В течение трех недель, какое-то заколдованное число "3", он привел всю документацию в идеальный порядок, чем вызвал зависть всех других ротных командиров -- 9-ю роту всегда ставили в пример, но через три недели он исчез, поиски результатов не давали, объявился он на пятый день, грязный, изможденный и с опухшим синим лицом. Оказалось, он подвержен пятидневным запоям, что странно в его-то возрасте. Так отдельные умения уравновешивались запоями, что с ним делать? Он был прикреплен к замполиту как малое дитя, но хватало Егорова только на три недели и -- следующий запой. Круговорот вещей в природе! Выбор -- не пьет и не умеет работать или пьет, частенько запоями, но и работник очень хороший, когда трезвый. Бывает иногда на Руси и иначе -- прекрасный работник и трезвенник, но чаще это из области нереального.

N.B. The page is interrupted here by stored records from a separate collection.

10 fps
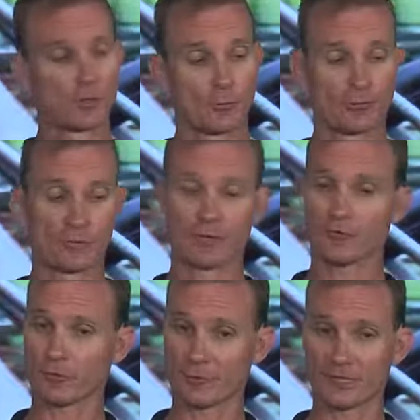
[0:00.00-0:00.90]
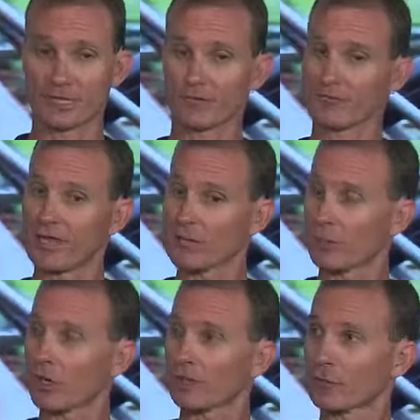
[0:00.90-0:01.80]
We even offer them in like a flat
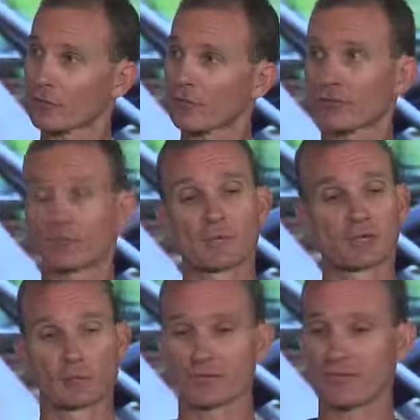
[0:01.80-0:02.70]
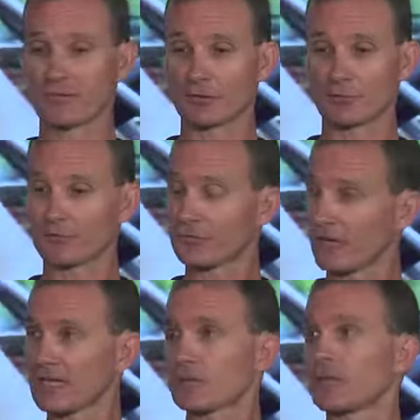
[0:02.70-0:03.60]
bar version if somebody just wants to have a
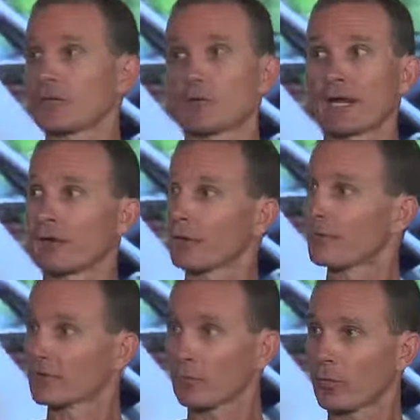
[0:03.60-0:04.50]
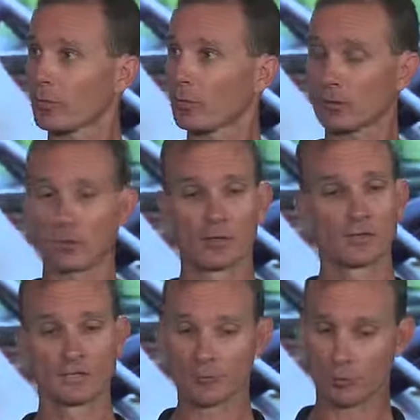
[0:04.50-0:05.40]
Litespeed ride on the Riverwalk
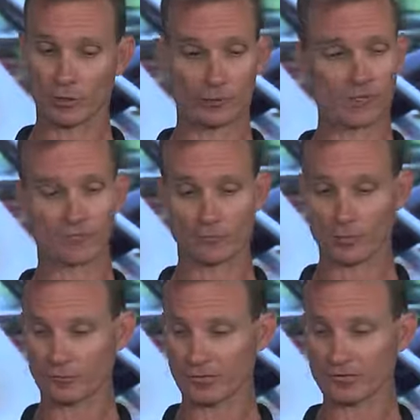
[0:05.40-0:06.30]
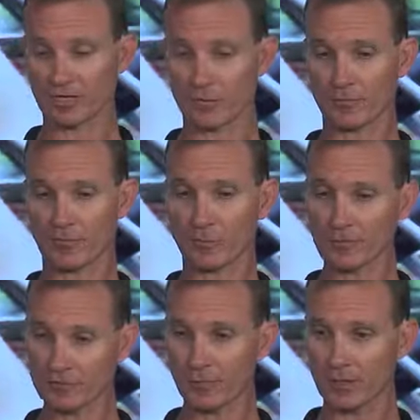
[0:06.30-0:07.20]
get more aggressive, go up to these higher
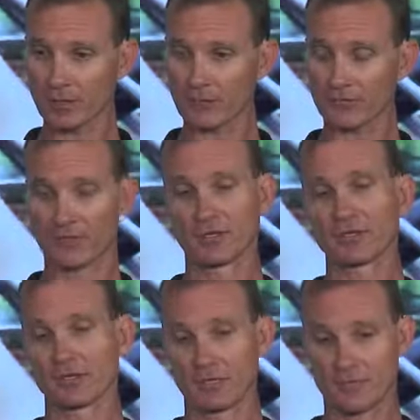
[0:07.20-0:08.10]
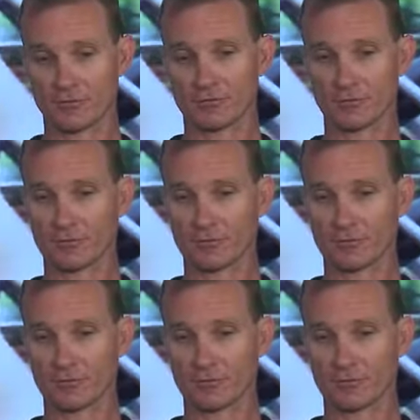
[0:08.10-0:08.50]
performance bikes. And then obviously we've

Личный состав батальона, а это около 300 человек, представлял огромную неуправляемую массу, такие или точно такие солдаты-братушки поднимали на штыки своих офицеров в революцию. Трудно представить, как выглядело бы это войско, в миниатюре вся армия, ее срез, если бы ему пришлось гнить и мерзнуть в окопах 4 года в основном позиционной войны, ходить в атаку на проволочные заграждения. Представляется, то была Великая Армия во главе с офицерами и никакие большевики-анархисты не смогли бы разложить ее до основания -- одна только беда -- протухла "голова" государственной машины и в таком состоянии ничего уже невозможно было сделать. Государственный стержень проржавел и разрушился, такое тоже мы видели в 1989-1991 гг., "Капитан" не смог удержать штурвал, а набежавшие мародеры довершили дело, почти зеркально 1917 году.